Part One: The Context
I’ve spent the past couple of months preparing a proposal for a PhD project in Geography and Theology at Exeter University; a sort of religious psychogeography with a bit of feminist theology and queer theory thrown in for good measure - and to add extra spice. As part of the research I've been reading Dr John Wylie’s work on Glastonbury, in particular his description of the road from Bristol to Glastonbury and his account of ascending Glastonbury Tor. His visit to South Somerset had two purposes: ‘to explore the possibilities of writing performatively about landscape experiences’ and to suggest ‘a theorisation of landscape in dwelling and temporality’ (Wylie 2003).
My own thesis draws heavily on ‘landscape experiences’, albeit from a religious perspective, and Dr Wylie’s essay has played an important part in shaping my initial ruminations. So, during the purdah between submitting my application and receiving the proverbial green light (the odds are stacked in my favour, according to my potential supervisor), I thought it might be appropriate to indulge in a similar exercise in a not dissimilar landscape, one that exerts a strong hold over my febrile emotions.
|Nerôche from the pastures near Staple Fitzpaine. No matter where I am in south Somerset, Nerôche seems always to loom on the horizon, a brooding presence.|
Nerôche – strictly speaking Castle Nerôche – is a 300 metre-high prominence in the Blackdown Hills that overlooks the girt, lush Taunton Deane and holds its own with the more popular Quantock Hills on the other side of the vale. It is topped by a Norman motte and bailey castle that last saw action during the 12th century Anarchy and is underlain by a thin layer of clay with flints and a thick outcrop of Upper Greensand. The northern scarp is steep in places, heavily wooded towards the summit but a patchwork of pasture lower down where the village of Staple Fitzpaine nestles as if it had been plucked straight from a John Betjeman poem. The southern slopes dip gently towards Ilminster, a cute and capricious market town which boasts two curry houses, both of which require the diner to bring her/his own booze.
Much of the land is owned by the Forestry Commission and Crown Estate and is the focus of the Nerôche Landscape Partnership Scheme and the Liberating the Landscape project. These have been instrumental in restoring the Herepaths, important trade and communication routes between settlements during the ninth century and often referred to as people’s paths.
My first encounter with Nerôche was during the hot and sticky summer of 1988 when, in my previous incarnation, I was delivering parcels across south and west Somerset. Twenty five years ago, almost to the day, but still I can recall my senses working overtime as the trusty red van began the long climb. First through the leafy – and not so leafy – suburbs of Taunton then up, up and away; a sinuous and sensuous journey across a landscape which seemed to peel away another layer each time I pressed the clutch to engage a lower gear. But like a burlesque artiste it was revealing itself provocatively, little by little, and every time it showed a little more flesh I knew it was concealing more than it was exposing.
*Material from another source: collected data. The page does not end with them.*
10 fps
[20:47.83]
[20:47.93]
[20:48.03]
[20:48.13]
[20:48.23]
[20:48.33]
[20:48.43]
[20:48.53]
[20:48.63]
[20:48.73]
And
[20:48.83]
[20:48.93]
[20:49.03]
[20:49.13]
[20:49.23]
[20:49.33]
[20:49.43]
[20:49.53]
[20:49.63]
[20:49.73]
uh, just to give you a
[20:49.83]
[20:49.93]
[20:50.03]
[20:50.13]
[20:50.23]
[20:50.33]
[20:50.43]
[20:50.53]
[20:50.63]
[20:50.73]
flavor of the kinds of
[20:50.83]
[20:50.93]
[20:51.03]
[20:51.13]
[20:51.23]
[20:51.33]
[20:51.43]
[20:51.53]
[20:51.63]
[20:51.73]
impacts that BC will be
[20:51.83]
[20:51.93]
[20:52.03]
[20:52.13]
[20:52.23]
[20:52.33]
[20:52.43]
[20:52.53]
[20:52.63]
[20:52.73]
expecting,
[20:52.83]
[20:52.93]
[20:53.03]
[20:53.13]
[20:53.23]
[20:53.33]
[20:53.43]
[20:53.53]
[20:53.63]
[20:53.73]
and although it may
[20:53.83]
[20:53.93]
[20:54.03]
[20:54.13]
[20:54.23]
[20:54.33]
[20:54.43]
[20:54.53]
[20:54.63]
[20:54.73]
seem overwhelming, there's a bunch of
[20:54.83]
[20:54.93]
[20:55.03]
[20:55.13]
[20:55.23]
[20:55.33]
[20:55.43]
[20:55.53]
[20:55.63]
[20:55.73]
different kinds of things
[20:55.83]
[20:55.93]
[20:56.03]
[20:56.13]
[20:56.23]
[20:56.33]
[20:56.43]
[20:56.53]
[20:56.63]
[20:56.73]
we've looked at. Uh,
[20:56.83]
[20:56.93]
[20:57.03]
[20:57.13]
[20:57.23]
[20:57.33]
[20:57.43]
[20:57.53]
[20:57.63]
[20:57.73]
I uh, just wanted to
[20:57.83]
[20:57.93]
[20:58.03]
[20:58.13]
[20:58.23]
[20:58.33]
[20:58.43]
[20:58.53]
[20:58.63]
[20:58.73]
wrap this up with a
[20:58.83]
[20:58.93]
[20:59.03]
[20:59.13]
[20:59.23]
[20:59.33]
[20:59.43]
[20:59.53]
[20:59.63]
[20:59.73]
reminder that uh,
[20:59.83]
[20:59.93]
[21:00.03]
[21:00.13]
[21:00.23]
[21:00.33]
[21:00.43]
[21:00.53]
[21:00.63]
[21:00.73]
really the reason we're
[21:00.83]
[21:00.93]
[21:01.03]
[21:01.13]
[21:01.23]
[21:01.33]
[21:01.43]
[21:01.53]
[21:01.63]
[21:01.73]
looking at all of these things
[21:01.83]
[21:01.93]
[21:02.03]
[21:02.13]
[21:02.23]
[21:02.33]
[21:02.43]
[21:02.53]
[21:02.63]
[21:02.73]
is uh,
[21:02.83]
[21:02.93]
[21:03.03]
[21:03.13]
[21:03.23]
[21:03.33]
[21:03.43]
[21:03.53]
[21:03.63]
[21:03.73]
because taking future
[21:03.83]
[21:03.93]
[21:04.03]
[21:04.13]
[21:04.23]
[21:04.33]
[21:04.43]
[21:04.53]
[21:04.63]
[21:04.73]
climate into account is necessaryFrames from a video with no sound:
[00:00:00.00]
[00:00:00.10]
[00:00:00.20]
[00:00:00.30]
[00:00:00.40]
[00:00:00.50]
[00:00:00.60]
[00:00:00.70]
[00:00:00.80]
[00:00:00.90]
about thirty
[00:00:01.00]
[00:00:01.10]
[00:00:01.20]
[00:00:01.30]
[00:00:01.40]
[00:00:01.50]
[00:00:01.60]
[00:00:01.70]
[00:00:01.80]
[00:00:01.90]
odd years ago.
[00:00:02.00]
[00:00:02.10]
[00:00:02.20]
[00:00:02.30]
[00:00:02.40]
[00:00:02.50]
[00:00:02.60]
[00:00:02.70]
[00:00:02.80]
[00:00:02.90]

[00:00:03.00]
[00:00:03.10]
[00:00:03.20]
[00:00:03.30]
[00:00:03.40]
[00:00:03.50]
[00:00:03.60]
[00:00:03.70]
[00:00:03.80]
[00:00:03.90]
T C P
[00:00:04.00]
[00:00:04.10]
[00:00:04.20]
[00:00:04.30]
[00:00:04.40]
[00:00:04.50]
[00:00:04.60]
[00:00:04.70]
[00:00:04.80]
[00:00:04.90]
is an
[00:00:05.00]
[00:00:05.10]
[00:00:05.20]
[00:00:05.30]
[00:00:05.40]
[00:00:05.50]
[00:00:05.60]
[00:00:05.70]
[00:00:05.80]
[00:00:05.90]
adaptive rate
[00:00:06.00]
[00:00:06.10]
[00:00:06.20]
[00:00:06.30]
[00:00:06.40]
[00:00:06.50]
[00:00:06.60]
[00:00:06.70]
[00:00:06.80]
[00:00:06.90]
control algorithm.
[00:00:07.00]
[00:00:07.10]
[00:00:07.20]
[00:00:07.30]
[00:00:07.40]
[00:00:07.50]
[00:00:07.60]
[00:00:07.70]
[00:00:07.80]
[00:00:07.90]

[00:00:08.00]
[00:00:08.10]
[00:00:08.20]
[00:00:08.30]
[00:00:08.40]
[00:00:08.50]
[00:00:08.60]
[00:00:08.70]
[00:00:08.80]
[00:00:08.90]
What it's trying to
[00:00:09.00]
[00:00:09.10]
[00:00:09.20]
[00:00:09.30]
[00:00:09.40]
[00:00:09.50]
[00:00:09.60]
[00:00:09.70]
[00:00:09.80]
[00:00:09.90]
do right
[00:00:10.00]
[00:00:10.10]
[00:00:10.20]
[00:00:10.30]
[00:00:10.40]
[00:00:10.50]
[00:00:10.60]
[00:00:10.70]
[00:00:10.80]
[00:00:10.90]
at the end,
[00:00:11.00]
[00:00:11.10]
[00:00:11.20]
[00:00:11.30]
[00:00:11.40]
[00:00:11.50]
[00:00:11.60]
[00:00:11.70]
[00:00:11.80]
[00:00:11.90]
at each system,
Twenty five years ago, almost to the day, and I’m still exploring Nerôche’s deep and dark declivities and still it refuses to yield its more intimate secrets. Which is why, in the midst of a very English heatwave, I set out on a labyrinthine walk which I hoped might act as an open sesame and grant me entrance to Nerôche’s esoteric pleasures. And like Dr Wylie, I set out with the intention of recording my emotions.
As is ever the case, the hunter soon became the prey.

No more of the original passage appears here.